_TASK STATEMENT_. Print the entire listing below word for word, excluding its pictures.

• • • • • • •

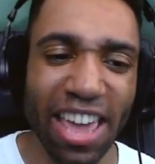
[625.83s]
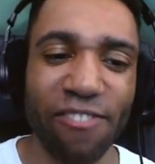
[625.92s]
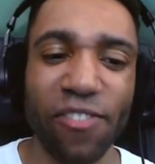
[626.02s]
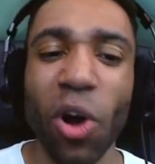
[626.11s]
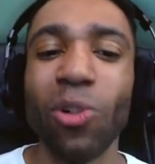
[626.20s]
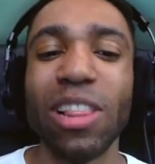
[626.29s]
If
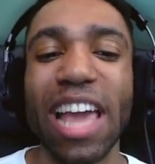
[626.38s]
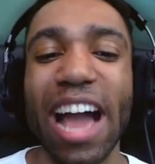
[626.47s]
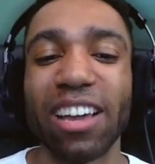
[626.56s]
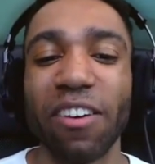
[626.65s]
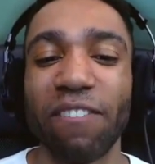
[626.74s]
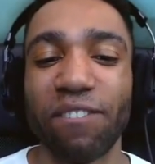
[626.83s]
only I
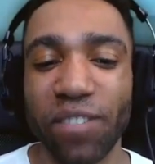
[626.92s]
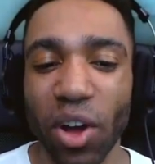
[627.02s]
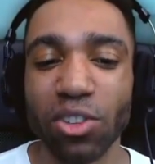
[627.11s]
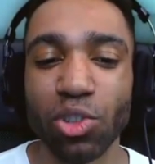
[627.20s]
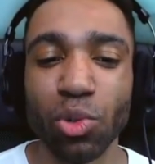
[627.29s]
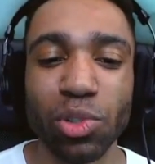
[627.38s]
could
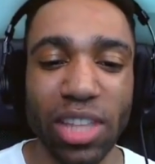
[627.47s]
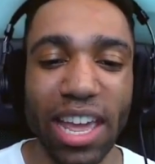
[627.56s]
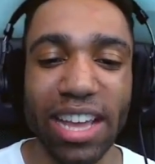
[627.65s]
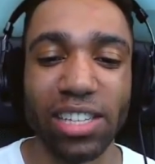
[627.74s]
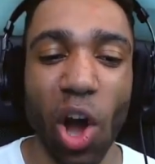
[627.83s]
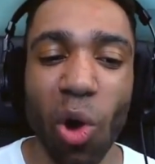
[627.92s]
do
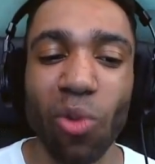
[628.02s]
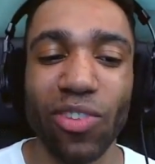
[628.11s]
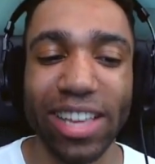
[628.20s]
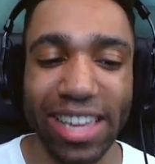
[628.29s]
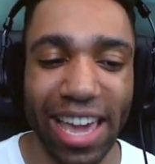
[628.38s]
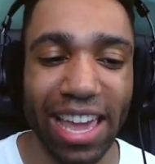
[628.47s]
things over
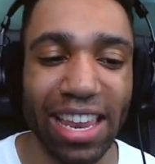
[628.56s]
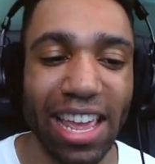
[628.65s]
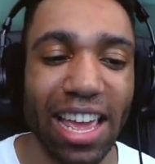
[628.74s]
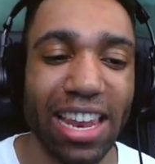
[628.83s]
again.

• • • • • • •

_YOUR SOLUTION_.
[625.83s]
[625.92s]
[626.02s]
[626.11s]
[626.20s]
[626.29s]
If
[626.38s]
[626.47s]
[626.56s]
[626.65s]
[626.74s]
[626.83s]
only I
[626.92s]
[627.02s]
[627.11s]
[627.20s]
[627.29s]
[627.38s]
could
[627.47s]
[627.56s]
[627.65s]
[627.74s]
[627.83s]
[627.92s]
do
[628.02s]
[628.11s]
[628.20s]
[628.29s]
[628.38s]
[628.47s]
things over
[628.56s]
[628.65s]
[628.74s]
[628.83s]
again.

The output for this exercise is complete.